Financial Performance
Revenue rose to $2.726 billion, up from $1.116 billion in FY 2024, reflecting the full-year contribution of offshore assets. Adjusted EBITDA climbed 137% to $1.275 billion, while cash generated from operations surged 276% to $1.166 billion.
Unit production operating costs declined 5% year-on-year to $15.7/boe. Net debt reduced 25% to $673.3 million at year-end 2025, bringing Net Debt/EBITDA to a conservative 0.53x.
Cash capital expenditure stood at $266.8 million. Seplat also made total completion payments of $326.2 million to ExxonMobil, with no contingent consideration payable for 2025 related to MPNU.
Declared Dividend
The board declared a fourth-quarter dividend of 8.3 US cents per share, comprising a 5.0 cent base dividend and a 3.3 cent special dividend.
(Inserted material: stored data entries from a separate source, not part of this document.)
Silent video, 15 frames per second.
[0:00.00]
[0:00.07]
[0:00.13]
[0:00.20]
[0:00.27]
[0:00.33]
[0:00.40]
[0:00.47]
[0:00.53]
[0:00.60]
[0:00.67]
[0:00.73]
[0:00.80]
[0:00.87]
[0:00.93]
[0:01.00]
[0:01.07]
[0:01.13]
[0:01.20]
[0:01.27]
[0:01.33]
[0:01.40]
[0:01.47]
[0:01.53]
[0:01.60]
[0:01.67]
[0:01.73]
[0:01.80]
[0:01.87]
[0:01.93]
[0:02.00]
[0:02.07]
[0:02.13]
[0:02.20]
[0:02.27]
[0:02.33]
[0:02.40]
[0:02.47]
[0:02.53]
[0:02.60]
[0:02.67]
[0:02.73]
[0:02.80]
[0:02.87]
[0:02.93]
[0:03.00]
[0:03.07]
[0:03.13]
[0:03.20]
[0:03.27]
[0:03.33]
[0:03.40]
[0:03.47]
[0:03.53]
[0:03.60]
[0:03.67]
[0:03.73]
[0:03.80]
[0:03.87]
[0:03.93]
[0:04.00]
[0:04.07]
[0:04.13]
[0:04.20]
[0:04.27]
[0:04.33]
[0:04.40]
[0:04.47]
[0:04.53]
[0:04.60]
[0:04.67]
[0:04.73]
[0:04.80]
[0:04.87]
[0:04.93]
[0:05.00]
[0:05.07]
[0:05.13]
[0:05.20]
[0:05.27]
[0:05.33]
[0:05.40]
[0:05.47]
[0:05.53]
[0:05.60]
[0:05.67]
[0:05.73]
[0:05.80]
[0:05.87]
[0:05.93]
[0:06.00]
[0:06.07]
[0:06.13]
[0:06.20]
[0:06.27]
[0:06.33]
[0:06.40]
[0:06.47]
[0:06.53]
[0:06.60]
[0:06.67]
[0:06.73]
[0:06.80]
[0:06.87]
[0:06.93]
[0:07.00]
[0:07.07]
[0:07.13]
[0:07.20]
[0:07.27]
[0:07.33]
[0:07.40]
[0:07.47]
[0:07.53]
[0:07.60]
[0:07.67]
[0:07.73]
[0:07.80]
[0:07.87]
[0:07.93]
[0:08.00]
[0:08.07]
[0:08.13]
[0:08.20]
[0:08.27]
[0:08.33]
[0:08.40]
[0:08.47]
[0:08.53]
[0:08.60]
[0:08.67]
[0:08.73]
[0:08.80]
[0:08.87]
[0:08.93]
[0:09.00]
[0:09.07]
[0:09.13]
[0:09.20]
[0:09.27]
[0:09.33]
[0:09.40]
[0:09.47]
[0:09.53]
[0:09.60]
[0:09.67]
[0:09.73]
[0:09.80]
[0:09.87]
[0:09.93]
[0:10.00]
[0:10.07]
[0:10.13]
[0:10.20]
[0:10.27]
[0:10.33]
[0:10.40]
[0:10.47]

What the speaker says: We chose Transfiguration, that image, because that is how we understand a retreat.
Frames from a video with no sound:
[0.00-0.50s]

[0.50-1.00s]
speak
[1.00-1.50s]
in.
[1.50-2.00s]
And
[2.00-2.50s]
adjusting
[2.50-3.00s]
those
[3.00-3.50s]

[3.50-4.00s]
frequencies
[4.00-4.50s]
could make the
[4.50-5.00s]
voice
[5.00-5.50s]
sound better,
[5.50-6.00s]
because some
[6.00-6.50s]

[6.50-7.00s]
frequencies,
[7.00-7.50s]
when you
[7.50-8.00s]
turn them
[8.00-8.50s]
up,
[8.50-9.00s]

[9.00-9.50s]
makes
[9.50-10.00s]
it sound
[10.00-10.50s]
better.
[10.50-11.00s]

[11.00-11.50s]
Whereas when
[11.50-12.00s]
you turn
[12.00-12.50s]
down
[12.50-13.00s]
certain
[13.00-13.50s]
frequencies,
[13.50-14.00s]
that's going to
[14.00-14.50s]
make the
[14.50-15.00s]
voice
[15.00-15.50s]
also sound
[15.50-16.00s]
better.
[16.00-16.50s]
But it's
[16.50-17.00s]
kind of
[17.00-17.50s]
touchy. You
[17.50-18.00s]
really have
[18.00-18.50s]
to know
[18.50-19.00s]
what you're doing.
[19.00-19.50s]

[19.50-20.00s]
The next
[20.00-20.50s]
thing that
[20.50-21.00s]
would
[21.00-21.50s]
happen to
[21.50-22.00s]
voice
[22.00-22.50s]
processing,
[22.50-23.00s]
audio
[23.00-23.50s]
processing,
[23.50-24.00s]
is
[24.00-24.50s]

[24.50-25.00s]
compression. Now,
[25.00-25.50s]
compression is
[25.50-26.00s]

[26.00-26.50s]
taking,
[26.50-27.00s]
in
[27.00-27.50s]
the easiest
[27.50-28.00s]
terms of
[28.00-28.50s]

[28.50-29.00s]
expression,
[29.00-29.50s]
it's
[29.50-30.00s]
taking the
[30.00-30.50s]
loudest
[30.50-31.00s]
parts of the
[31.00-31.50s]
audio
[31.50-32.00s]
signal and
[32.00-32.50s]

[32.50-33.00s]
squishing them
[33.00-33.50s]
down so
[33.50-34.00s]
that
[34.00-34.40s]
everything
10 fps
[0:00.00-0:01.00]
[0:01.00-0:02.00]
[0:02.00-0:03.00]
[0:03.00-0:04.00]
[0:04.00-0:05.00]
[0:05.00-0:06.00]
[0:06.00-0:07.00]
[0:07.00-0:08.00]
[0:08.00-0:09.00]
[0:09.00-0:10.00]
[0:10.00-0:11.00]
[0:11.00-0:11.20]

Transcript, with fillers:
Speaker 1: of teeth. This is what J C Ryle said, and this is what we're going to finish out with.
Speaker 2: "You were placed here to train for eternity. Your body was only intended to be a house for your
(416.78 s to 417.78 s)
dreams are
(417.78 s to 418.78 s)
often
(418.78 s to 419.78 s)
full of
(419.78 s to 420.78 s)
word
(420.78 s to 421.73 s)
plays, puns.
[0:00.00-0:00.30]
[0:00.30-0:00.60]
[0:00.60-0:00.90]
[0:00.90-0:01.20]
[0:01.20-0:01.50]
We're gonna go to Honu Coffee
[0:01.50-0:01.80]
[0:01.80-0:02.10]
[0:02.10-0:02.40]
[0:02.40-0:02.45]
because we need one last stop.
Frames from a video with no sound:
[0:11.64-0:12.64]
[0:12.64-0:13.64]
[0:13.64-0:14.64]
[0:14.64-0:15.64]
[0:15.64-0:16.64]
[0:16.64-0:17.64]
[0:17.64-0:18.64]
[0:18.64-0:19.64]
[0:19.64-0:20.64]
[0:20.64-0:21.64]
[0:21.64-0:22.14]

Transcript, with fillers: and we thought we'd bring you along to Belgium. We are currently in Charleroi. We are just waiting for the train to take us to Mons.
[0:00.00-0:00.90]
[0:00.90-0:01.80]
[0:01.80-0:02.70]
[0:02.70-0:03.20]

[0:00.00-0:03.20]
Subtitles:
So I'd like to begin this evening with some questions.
Total dividend declared for 2025 stands at 25 US cents per share, equivalent to $150 million, representing a 52% increase over 2024.
Chief Executive Officer Roger Brown said the company demonstrated its ability to operate at scale in 2025, delivering key offshore and onshore projects while strengthening its balance sheet.
He reiterated Seplat’s ambition to “Build an African Energy Champion,” targeting 200 kboepd of working interest production by 2030, and highlighted the company’s plan to deliver $1 billion in cumulative shareholder returns by the end of the decade.